Die Untersuchung des Verbots von Weltanschauungs- oder Religionsgemeinschaften
wirft erhebliche grundrechtsdogmatische Fragen auf.
Schwerpunkt der Arbeit ist in Teil 3 der grundgesetzliche
Schutz von Weltanschauung und Religion. Hier werden die Begriffe von Weltanschauung
und Religion bestimmt (S. 41 ff.). Insbesondere werden die restriktiven
Interpretationsansätze (v.a. "keine wirtschaftliche Betätigung"

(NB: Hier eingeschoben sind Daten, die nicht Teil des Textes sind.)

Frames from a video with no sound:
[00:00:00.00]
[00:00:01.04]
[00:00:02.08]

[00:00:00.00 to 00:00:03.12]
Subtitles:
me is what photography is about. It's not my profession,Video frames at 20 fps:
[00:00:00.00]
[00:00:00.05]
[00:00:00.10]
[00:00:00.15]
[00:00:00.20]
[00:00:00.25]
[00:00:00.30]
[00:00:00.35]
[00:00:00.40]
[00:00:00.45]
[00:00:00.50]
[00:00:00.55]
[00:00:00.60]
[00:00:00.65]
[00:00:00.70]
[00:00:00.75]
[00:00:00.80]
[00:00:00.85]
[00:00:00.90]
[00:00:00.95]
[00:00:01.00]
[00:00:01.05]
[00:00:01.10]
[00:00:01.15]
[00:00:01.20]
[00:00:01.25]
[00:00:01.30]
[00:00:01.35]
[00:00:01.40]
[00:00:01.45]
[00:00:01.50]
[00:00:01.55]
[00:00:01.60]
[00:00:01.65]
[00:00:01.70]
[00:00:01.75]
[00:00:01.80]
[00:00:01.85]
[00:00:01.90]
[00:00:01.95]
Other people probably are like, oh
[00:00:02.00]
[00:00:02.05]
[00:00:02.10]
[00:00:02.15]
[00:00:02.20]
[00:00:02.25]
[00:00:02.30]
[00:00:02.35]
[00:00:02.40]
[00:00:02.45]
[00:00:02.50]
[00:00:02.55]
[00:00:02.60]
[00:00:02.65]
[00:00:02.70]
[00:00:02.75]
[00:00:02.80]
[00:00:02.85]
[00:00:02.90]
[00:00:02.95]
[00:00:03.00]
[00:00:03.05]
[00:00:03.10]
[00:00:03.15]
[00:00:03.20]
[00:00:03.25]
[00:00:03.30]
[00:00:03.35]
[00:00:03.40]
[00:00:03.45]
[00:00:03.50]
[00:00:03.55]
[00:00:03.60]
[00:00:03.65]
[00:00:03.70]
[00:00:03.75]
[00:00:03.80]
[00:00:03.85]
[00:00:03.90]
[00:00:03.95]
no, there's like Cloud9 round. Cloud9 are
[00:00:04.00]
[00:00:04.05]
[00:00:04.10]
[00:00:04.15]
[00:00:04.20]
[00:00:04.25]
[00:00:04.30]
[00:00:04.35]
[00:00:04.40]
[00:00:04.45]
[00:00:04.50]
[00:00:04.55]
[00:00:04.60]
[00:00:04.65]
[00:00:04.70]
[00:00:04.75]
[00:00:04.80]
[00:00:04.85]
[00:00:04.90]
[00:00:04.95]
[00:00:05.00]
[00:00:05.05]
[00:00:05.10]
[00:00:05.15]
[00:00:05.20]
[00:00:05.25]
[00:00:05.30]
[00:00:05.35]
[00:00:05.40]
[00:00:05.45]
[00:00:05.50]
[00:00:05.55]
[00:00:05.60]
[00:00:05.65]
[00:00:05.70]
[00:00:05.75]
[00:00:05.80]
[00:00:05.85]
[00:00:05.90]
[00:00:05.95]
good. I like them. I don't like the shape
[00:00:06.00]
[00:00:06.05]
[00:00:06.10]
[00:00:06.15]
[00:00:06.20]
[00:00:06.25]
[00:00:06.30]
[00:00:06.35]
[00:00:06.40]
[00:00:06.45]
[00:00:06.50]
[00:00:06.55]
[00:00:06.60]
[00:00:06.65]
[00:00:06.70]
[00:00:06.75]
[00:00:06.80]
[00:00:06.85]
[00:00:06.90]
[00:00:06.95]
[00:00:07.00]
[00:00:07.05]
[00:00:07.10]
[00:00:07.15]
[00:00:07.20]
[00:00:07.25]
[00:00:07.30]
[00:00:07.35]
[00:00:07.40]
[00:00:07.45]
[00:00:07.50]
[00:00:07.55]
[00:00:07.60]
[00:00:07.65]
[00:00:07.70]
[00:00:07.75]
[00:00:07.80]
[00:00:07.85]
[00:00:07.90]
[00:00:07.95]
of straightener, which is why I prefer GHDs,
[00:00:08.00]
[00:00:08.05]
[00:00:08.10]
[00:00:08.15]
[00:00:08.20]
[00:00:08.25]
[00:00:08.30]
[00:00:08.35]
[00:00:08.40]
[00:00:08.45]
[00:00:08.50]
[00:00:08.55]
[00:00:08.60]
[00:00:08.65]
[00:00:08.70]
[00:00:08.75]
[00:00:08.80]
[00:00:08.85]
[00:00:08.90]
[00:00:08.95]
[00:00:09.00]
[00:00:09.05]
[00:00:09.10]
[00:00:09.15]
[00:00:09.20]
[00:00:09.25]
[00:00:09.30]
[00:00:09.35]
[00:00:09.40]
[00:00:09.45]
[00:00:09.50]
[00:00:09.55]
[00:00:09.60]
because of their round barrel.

bzw. "keine politische Betätigung")
zurückgewiesen (S.
46 ff.)
-
Der Begriff von Weltanschauung und Religion ist weit
zu fassen, Korrekturen sind ggf. auf der Ebene der Grundrechtsschranken
zu machen. Unter dieser Prämisse ist auch die Lehre der Scientology-Organisation
als Religion einzuordnen.
-
Von einem Verbot sind die grundrechtlichen
Schutzbereiche
der weltanschaulichen und religiösen Vereinigungsfreiheit aus Art.
137 Abs. 2 S. 1 WRV i. V. m Art. 4 Abs. 1, 2 GG sowie die allgemeine Vereinigungsfreiheit
aus Art. 9 Abs. 1 GG betroffen. Auf diese Grundrechte können sich
jeweils die Gruppierung selbst sowie ihre Mitglieder stützen.
-
Zwischen der allgemeinen Vereinigungsfreiheit und
der weltanschaulichen bzw. religiösen Vereinigungsfreiheit besteht
kein Konkurrenzverhältnis, vielmehr sind beide Grundrechte kumulativ
anwendbar.
-
In einem Exkurs wird die Bandbreite sonstiger, z.T
schon praktizierter Möglichkeiten des Einschreitens gegen sog. Sekten
und Psychogruppen untersucht (S. 138 ff.), da die Forderung nach einem
Verbot gerade daraus resultiert, daß solche Regelungen als ineffektiv
empfunden werden.
-
Die verfassungsrechtliche Rechtfertigung eines Verbots
von Weltanschauungs- und Religionsgemeinschaften ist ein zweiter Schwerpunkt
der Arbeit. Das Verbot einer Weltanschauungs- oder Religionsgemeinschaft
kann nur zulässig sein, wenn mindestens die Voraussetzungen für
ein Verbot nach Art. 9 Abs. 2 GG erfüllt sind (S. 159 ff.).
-
Art. 9 Abs. 2 GG ist aber keine Schranke für
die weltanschauliche und religiöse Vereinigungsfreiheit i. S. v. Art.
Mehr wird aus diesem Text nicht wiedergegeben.